_Collected data_
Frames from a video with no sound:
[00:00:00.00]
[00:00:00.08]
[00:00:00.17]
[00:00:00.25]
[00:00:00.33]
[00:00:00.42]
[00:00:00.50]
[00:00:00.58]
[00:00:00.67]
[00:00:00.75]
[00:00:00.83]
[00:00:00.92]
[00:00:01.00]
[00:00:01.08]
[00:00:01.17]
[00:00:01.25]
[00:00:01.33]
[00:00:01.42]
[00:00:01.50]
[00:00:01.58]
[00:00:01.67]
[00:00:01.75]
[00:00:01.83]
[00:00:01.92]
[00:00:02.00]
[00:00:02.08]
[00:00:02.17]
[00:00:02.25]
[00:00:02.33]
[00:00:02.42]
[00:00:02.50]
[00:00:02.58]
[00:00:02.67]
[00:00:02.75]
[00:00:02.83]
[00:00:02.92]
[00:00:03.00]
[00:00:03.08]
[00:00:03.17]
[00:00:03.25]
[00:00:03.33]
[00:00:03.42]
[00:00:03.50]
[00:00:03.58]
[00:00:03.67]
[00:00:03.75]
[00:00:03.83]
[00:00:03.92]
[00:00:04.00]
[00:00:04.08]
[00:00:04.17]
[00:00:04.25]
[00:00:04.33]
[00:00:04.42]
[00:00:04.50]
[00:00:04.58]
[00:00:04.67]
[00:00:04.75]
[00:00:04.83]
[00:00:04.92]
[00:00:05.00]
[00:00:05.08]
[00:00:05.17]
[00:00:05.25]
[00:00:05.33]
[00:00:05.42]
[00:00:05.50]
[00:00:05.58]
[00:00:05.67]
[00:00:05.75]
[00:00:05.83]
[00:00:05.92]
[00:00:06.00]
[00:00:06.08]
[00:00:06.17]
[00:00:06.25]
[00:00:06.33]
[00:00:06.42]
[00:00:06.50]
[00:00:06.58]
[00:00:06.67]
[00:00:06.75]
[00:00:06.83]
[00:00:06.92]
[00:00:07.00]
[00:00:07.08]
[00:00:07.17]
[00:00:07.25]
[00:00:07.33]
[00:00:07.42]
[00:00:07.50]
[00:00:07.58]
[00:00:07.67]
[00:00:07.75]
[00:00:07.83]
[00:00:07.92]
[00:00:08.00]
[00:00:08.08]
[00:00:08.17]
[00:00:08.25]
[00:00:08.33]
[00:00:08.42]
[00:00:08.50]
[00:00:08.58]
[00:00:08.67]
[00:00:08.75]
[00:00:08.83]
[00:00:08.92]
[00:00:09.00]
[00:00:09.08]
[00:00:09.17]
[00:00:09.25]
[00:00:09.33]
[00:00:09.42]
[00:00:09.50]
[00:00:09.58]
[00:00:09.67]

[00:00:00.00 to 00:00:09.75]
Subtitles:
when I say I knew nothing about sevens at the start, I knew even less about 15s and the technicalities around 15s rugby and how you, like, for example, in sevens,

_WORK TO BE COMPLETED_
Among the entries above, the line containing "[00:00:02.17]", the line containing "[00:00:04.42]", and all lines between them are to be restated word for word; nothing else belongs in the reply.

_ANSWER BOX_
[00:00:02.17]
[00:00:02.25]
[00:00:02.33]
[00:00:02.42]
[00:00:02.50]
[00:00:02.58]
[00:00:02.67]
[00:00:02.75]
[00:00:02.83]
[00:00:02.92]
[00:00:03.00]
[00:00:03.08]
[00:00:03.17]
[00:00:03.25]
[00:00:03.33]
[00:00:03.42]
[00:00:03.50]
[00:00:03.58]
[00:00:03.67]
[00:00:03.75]
[00:00:03.83]
[00:00:03.92]
[00:00:04.00]
[00:00:04.08]
[00:00:04.17]
[00:00:04.25]
[00:00:04.33]
[00:00:04.42]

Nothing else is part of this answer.